Ghana is also holding a presidential election this year, in December. We frequently hear prayers that this country may remain peaceful. In stake conference this morning, our president quoted 2 Chronicles 7:14 (Jehovah to Solomon after the dedication of the temple): “If my people, which are called by my name, shall humble themselves, and pray, and seek my face, and turn from their wicked ways; then will I hear from heaven, and will forgive their sin, and will heal their land.” Ghana is not the only country that needs healing.
We are spending more time on companion language study, mostly Sue reading the Book of Mormon aloud in French and then trying to translate, verse by verse. We have made it through two chapters of I Néphi so far. The passé simple makes it difficult but thanks to the repetitive phrases she already has conquered “Car voici”, and “Il arriva que…”.

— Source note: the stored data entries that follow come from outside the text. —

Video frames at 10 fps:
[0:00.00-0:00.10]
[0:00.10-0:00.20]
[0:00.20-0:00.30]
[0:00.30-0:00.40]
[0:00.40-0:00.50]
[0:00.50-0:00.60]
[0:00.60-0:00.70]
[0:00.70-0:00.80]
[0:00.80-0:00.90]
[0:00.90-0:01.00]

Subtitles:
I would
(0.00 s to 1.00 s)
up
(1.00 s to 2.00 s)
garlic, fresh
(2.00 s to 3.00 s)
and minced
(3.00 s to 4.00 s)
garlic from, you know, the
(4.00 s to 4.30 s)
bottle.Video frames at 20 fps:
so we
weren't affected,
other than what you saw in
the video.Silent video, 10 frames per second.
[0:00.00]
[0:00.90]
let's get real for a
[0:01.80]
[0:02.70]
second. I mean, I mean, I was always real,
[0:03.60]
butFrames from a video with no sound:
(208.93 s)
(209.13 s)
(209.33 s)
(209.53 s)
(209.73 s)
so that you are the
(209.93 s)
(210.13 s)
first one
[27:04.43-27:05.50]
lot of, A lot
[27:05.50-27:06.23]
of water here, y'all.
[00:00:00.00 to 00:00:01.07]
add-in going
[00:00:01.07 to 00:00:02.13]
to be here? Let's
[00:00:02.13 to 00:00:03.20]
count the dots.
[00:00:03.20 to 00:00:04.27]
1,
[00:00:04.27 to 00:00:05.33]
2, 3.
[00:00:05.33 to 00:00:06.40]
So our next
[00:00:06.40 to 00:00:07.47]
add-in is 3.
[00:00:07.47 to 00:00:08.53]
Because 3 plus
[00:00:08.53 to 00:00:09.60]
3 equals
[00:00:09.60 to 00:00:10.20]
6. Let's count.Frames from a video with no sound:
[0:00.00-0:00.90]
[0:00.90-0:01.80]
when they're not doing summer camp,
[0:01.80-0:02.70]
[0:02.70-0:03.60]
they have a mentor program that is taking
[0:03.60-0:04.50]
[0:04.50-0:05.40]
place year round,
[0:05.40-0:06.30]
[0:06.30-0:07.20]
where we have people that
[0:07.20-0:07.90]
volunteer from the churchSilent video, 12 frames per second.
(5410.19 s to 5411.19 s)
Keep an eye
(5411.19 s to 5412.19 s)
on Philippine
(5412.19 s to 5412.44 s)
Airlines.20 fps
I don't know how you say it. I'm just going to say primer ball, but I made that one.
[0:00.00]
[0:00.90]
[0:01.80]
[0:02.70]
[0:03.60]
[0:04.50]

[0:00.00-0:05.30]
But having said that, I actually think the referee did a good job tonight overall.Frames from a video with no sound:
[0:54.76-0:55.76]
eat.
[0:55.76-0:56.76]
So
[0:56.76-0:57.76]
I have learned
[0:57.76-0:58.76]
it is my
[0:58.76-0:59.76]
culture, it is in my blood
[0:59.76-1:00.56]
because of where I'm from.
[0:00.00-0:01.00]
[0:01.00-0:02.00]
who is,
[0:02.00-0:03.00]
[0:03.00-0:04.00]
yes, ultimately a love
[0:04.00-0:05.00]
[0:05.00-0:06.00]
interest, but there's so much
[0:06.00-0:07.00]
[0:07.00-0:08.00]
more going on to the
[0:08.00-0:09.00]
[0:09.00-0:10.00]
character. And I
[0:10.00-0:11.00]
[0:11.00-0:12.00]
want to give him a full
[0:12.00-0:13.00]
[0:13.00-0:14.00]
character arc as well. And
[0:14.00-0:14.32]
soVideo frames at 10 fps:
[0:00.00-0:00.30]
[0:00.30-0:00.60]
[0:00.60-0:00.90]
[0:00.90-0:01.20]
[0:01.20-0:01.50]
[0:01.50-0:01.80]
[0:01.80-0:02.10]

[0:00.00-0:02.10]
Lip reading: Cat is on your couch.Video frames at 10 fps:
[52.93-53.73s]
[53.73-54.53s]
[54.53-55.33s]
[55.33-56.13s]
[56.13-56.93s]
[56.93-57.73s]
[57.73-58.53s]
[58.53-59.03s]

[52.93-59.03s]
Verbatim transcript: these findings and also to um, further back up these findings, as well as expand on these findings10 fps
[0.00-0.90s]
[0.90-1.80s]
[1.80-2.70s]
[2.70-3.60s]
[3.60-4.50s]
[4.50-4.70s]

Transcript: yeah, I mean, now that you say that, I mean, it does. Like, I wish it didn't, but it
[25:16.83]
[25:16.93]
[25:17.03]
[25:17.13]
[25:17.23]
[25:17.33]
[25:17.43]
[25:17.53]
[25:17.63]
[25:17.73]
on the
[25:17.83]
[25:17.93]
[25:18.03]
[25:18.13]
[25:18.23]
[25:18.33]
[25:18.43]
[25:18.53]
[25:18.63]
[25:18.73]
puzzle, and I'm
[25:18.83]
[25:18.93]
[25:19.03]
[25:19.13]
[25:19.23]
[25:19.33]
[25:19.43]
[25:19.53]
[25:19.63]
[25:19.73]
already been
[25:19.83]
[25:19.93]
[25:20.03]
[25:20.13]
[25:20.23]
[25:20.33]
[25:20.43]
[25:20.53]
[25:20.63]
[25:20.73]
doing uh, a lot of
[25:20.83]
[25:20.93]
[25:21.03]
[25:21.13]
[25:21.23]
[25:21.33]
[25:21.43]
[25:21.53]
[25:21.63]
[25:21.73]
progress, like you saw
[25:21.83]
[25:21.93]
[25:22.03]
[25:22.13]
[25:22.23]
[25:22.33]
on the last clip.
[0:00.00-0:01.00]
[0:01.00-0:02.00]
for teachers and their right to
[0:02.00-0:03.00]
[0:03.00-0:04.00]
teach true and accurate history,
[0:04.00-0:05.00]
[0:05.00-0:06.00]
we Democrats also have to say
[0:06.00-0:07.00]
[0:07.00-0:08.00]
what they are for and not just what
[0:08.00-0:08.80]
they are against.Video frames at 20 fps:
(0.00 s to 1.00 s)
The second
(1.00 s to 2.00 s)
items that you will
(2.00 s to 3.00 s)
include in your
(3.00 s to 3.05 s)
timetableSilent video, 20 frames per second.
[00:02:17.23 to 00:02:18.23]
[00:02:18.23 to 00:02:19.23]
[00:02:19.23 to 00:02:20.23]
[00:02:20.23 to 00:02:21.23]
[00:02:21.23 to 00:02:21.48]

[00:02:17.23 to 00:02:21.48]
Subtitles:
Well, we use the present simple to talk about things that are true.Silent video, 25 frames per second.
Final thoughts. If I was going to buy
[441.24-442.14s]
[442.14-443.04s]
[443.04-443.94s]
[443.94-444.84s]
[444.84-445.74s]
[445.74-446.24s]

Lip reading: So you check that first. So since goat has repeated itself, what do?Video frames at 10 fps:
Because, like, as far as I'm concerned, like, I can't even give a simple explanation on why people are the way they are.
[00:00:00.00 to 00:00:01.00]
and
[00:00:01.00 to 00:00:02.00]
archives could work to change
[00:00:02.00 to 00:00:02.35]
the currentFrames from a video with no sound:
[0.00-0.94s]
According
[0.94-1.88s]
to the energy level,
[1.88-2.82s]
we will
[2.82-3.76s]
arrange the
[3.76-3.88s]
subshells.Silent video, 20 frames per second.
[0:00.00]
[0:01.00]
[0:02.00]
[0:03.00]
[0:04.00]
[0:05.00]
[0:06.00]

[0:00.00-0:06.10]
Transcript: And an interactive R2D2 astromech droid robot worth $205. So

Sue purchased a new tablecloth for us - it’s actually a woman’s shawl - our first piece of kente cloth. It probably came from Cote D’Ivoire. These fabrics are hand-woven tribal patterns that are famous in West Africa for their designs and symbolism. More here: https://en.wikipedia.org/wiki/Kente_cloth . Several missionary couples collect them to take home. Pres. Brubaker is hoping to use them to decorate inside the new MTC.
As you can see, we eat a lot of fresh fruit. Papaya is now in season and is great with a squeeze of fresh lime. The pineapples here are different from Hawaiian or Central American varieties. They are smaller, much less acidic, whiter flesh, and sweeter.
Many collect these brightly colored hand-woven baskets.